This is a method to optimize memory when GPU memory is overloaded even with “batch_size=1”.
However, the processing speed will be reduced.
If used, set “gradient_checkpointing = True”.
However, this is an experimental specification and may not be compatible with other settings (details unknown).
force_embedding_gradients = False
Code Description:
Specifies whether to force the computation of the gradient for the Embedding (embedding/vector representation) of the input during training, which may be useful for LoRA.

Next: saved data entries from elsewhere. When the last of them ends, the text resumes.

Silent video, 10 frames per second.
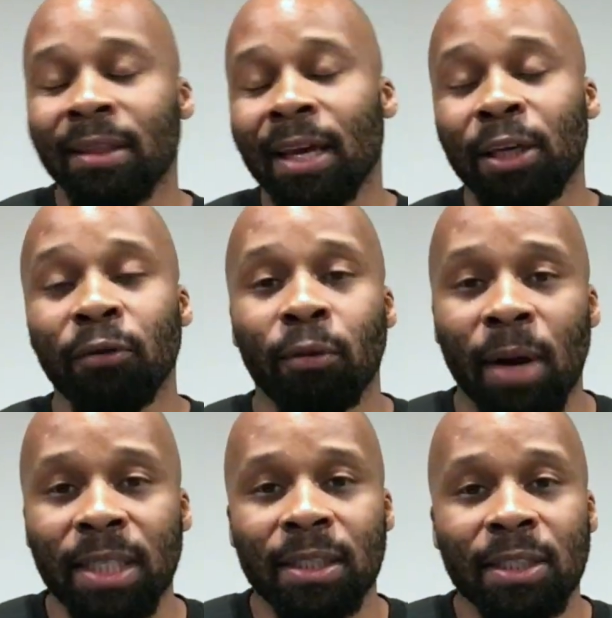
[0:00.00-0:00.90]
Thank you for
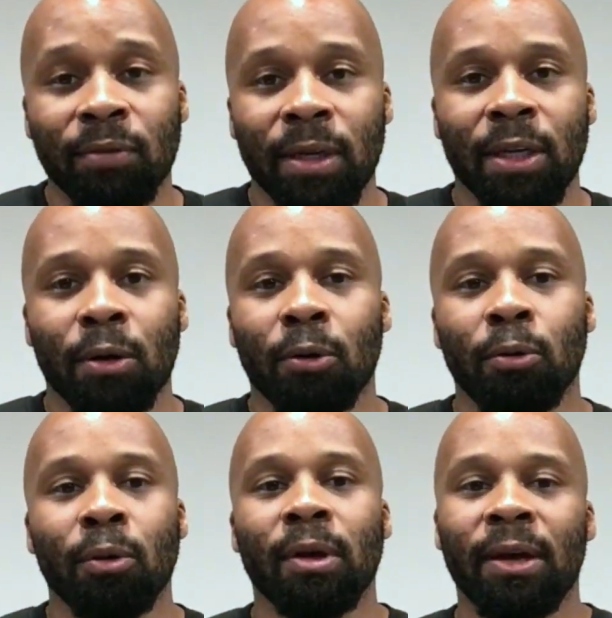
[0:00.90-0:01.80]
watching this
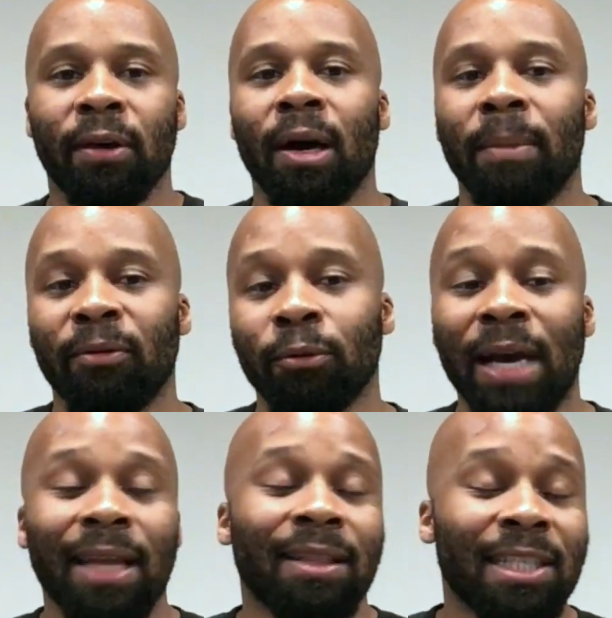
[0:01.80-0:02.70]
video. If you've
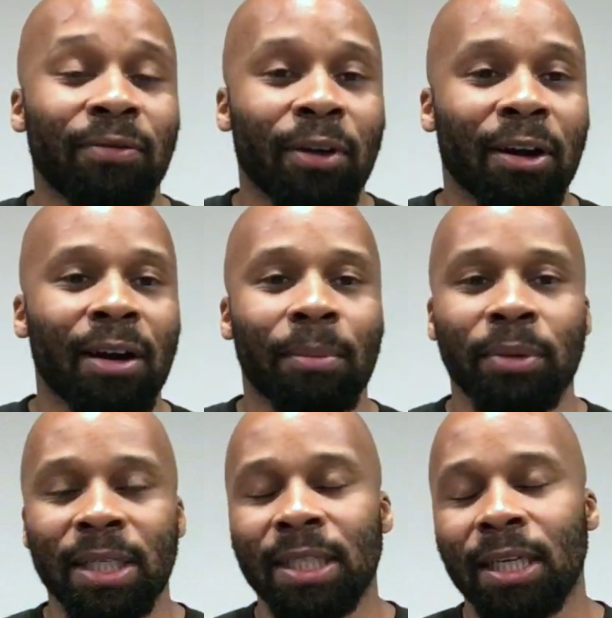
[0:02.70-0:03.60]
gotten this far, I
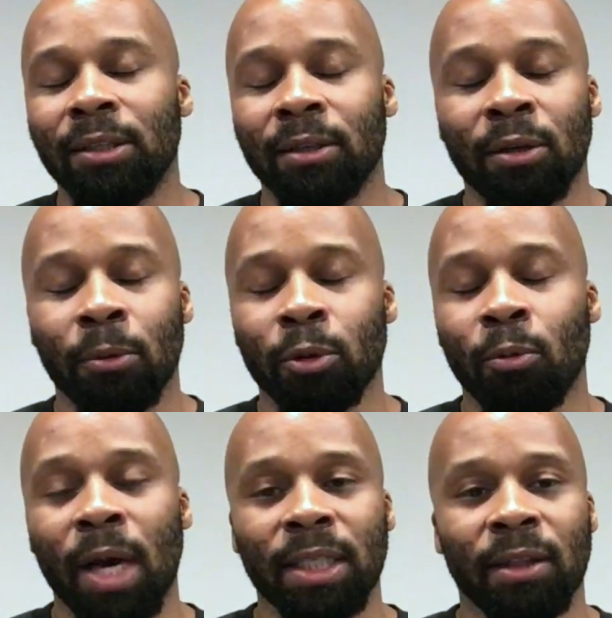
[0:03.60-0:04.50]
appreciate you
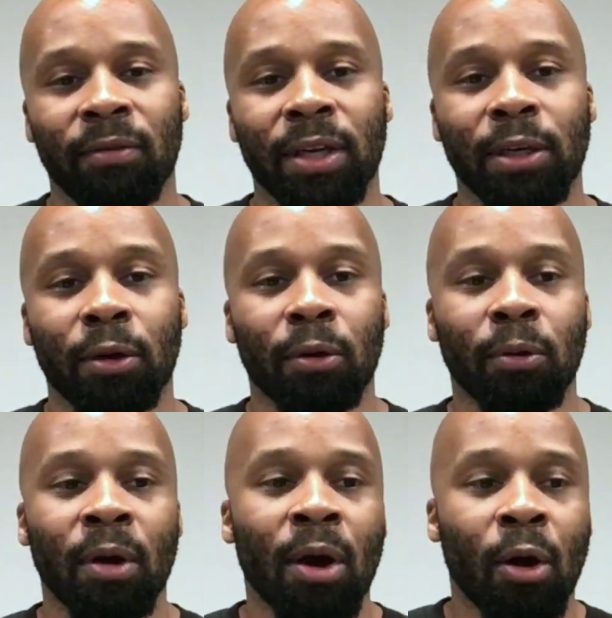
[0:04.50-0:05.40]
watching the video.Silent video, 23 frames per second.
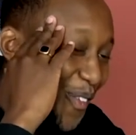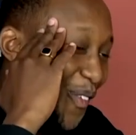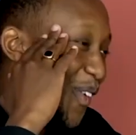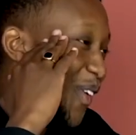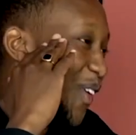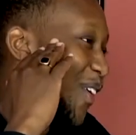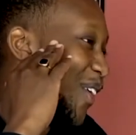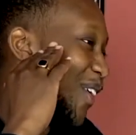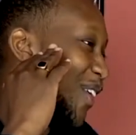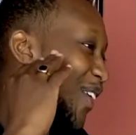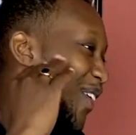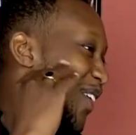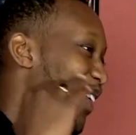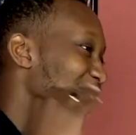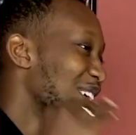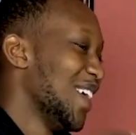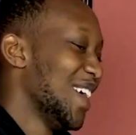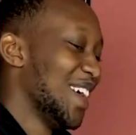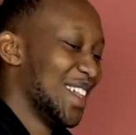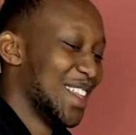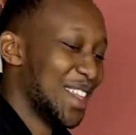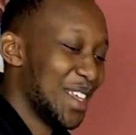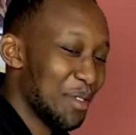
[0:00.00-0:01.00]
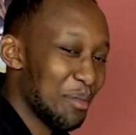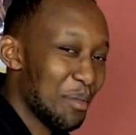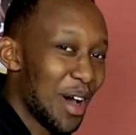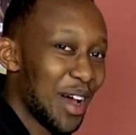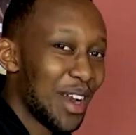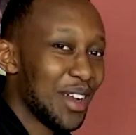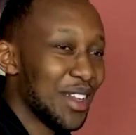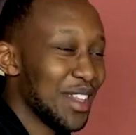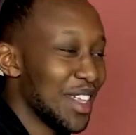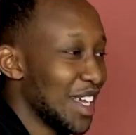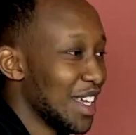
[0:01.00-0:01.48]
whoa, the
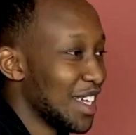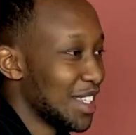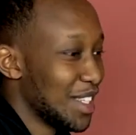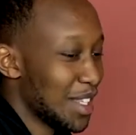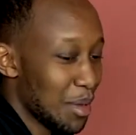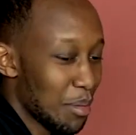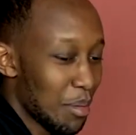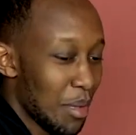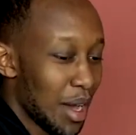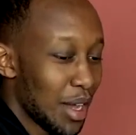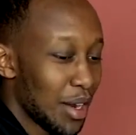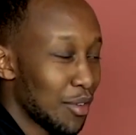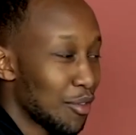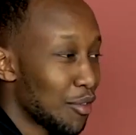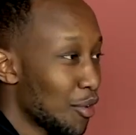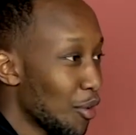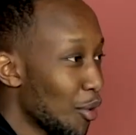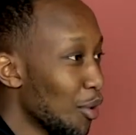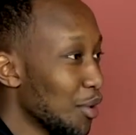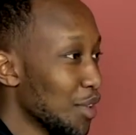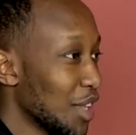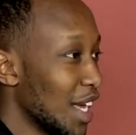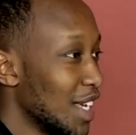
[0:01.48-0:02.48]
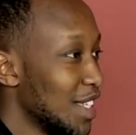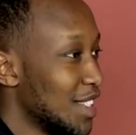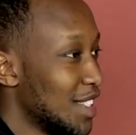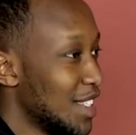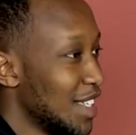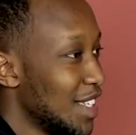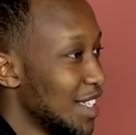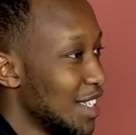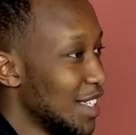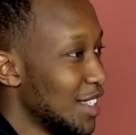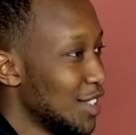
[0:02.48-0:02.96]
amount of growth
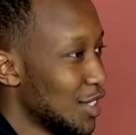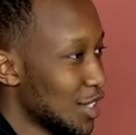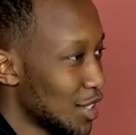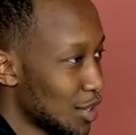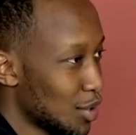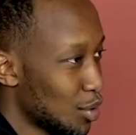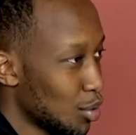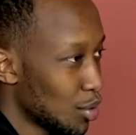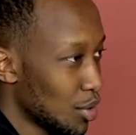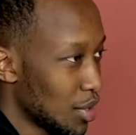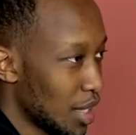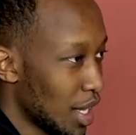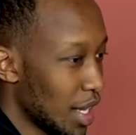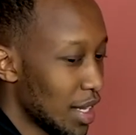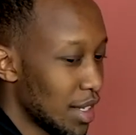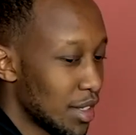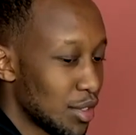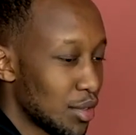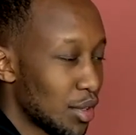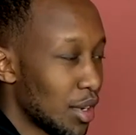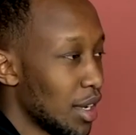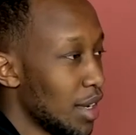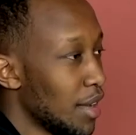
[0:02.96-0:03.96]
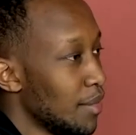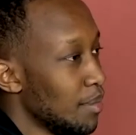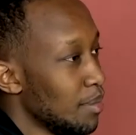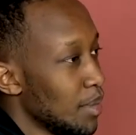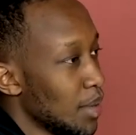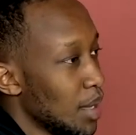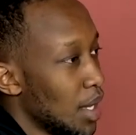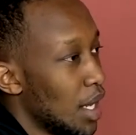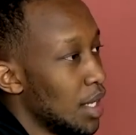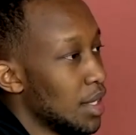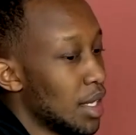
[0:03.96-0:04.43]
I seen in just those days, right?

If used, set “force_embedding_gradients = True”.
intermediate_dropout = 0
Code Description:
Specifies the dropout rate.
Sets the dropout rate for the middle layer of the training model.
【⑤Train Setting】
training: ConfigNLPCausalLMTraining = ConfigNLPCausalLMTraining
Code Description:
This is where you set up the train.
loss_function = “CrossEntropy”
Code Description:
In this case, the cross-entropy error is used for the loss function (a value indicating the magnitude of the discrepancy between the “correct” value and the “predicted” value).
optimizer = “AdamW”
Code Description:
In this case, “AdamW” is used as the optimization algorithm.
AdamW refers to a format that separates the two processes of “Gradient scaling process” and “Weight decay”.
Others, such as
・「Adadelta」
*Algorithm proposed in 2012 that improves on AdaGrad and RMSProp.

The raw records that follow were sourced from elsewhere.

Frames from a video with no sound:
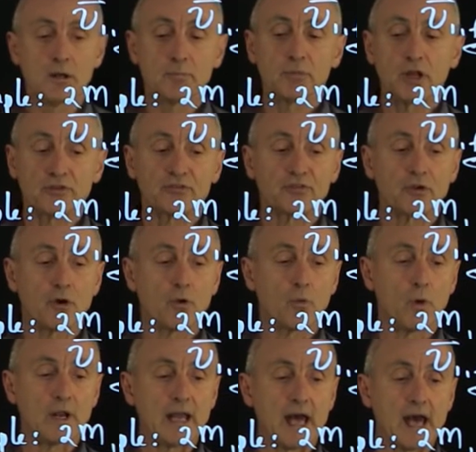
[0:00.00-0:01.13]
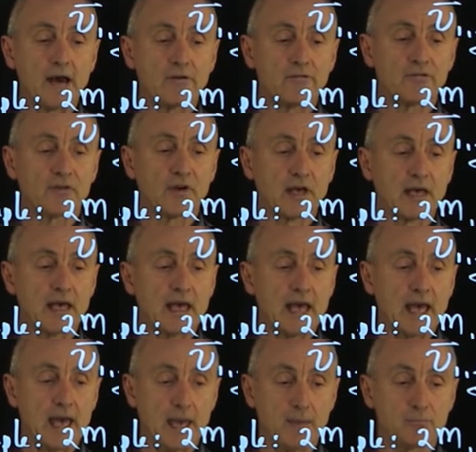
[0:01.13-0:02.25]
plus 1 half
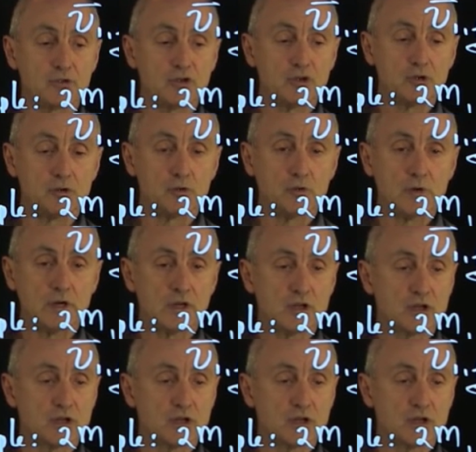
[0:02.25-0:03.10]
m2.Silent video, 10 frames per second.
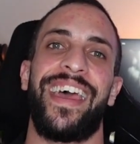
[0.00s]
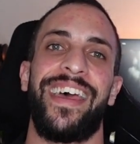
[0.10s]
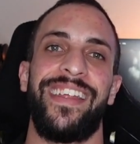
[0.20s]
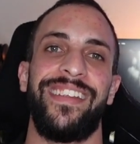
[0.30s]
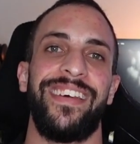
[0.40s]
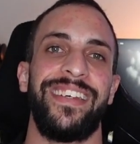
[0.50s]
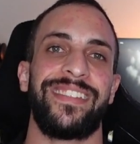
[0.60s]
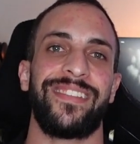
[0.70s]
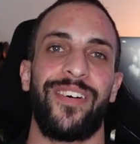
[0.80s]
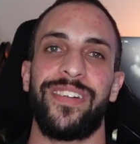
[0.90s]
and
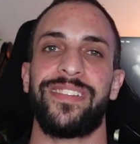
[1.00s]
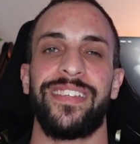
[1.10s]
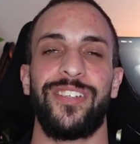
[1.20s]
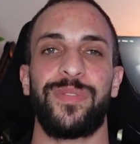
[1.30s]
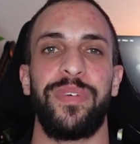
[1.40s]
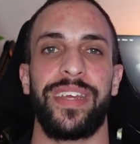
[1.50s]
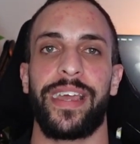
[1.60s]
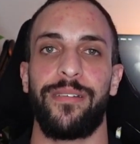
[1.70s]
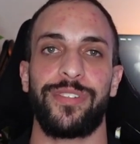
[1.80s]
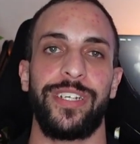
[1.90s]
it's honestly just been a
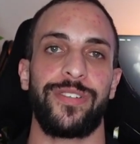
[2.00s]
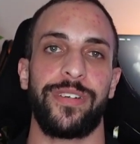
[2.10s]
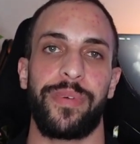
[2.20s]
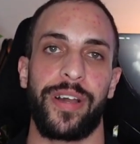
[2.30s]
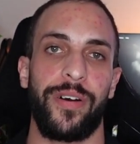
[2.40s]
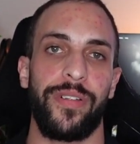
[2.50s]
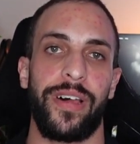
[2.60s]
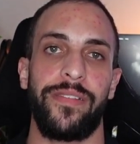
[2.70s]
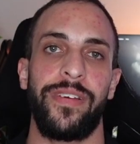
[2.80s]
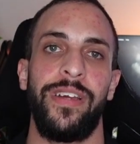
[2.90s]
game changer in my whole life.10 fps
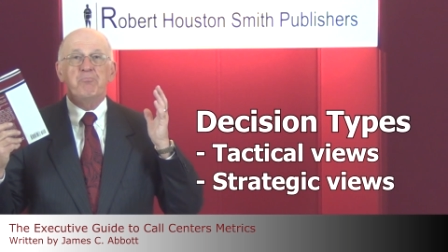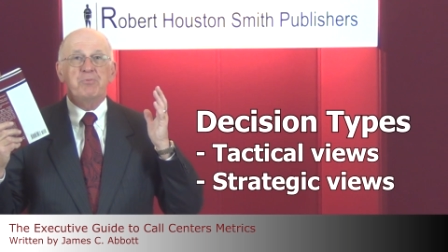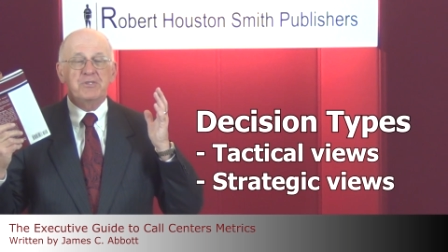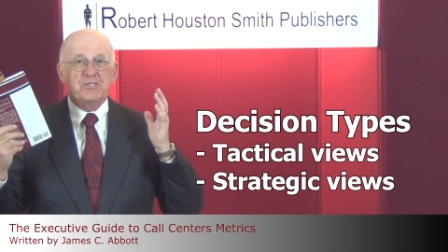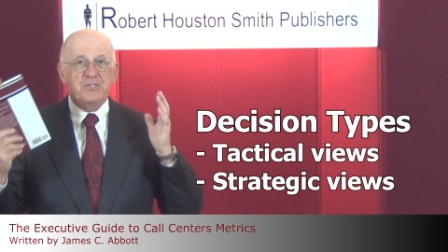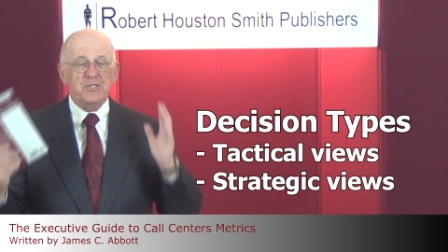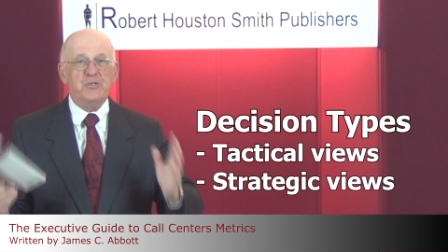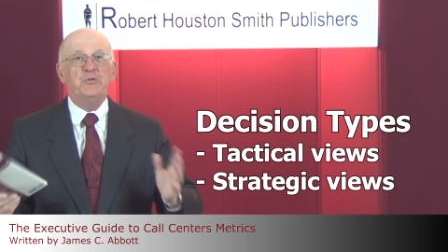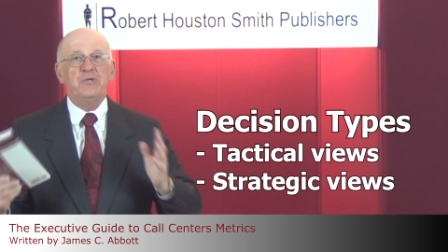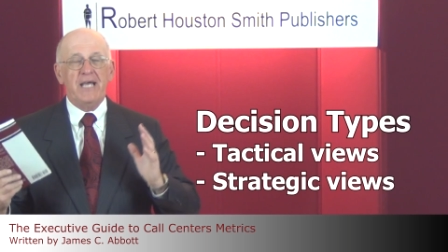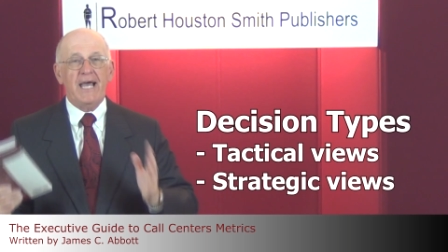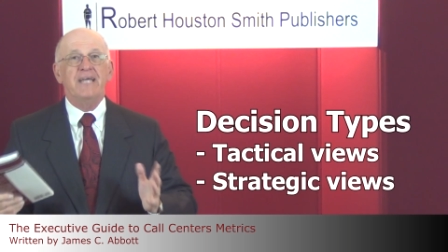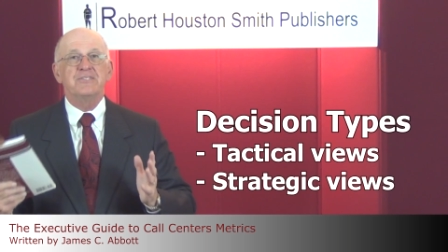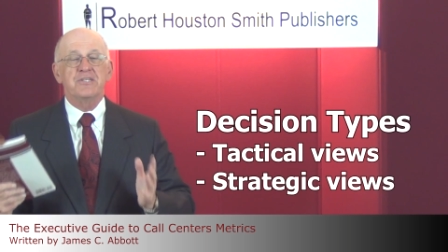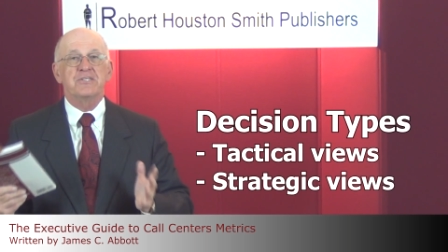but the 2
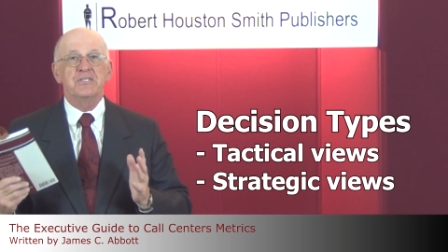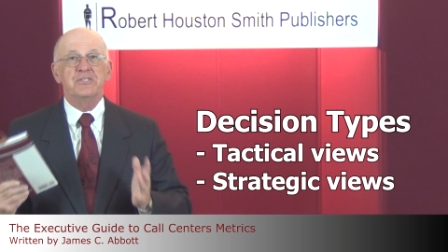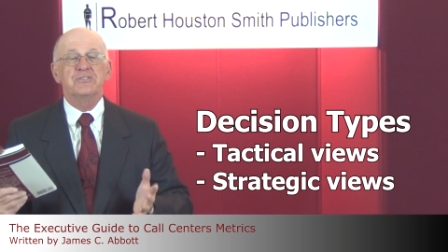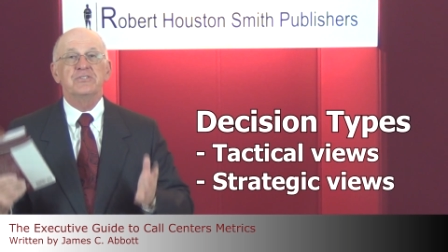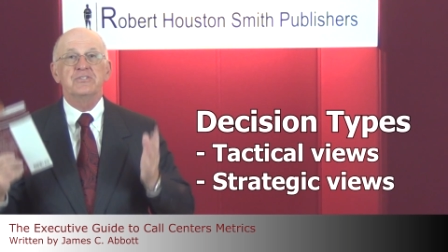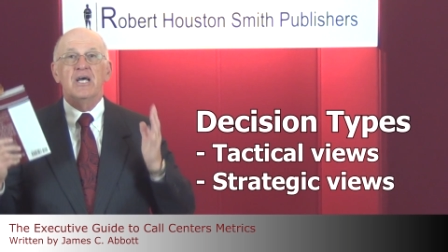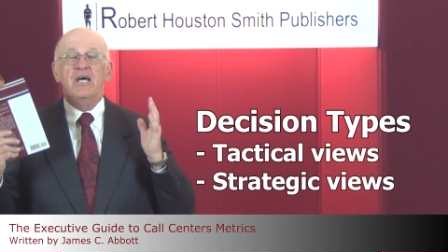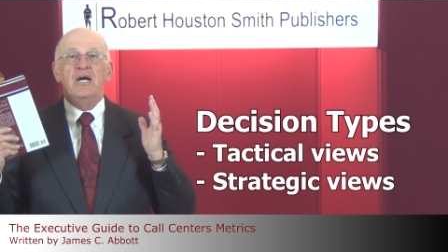kinds of decisions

・「Adam」(Adaptive moment estimation)
*Method proposed in 2015; improved algorithm from AdaGrad, RMSProp, and AdaDelta
・「AdamW8bit」
*Method proposed in 2021; lightweight algorithm with 8-bit quantization of Adam
・「RMSprop」
*Method proposed in 2012, an algorithm that improves on AdaGrad
・「SGD」(Stochastic Gradient Descent)
*Basic algorithm proposed in the early days
, can also be specified.
learning_rate = 0.00015
Code Description:
Specifies the Learning Rate (the percentage used to update weights during training).
This setting is used to balance overlearning (overfitting) and underlearning (unlearning/underfitting).
batch_size = 4
Code Description:
Fine Tuning “batch size” (number of chunks to process at one time).
drop_last_batch = True
Code Description:
Sets whether to remove out-of-mates in the batch count.
In this case, it is enabled with “True”.
epochs = 50
Code Description:
Specifies the number of fine-tuning training sessions.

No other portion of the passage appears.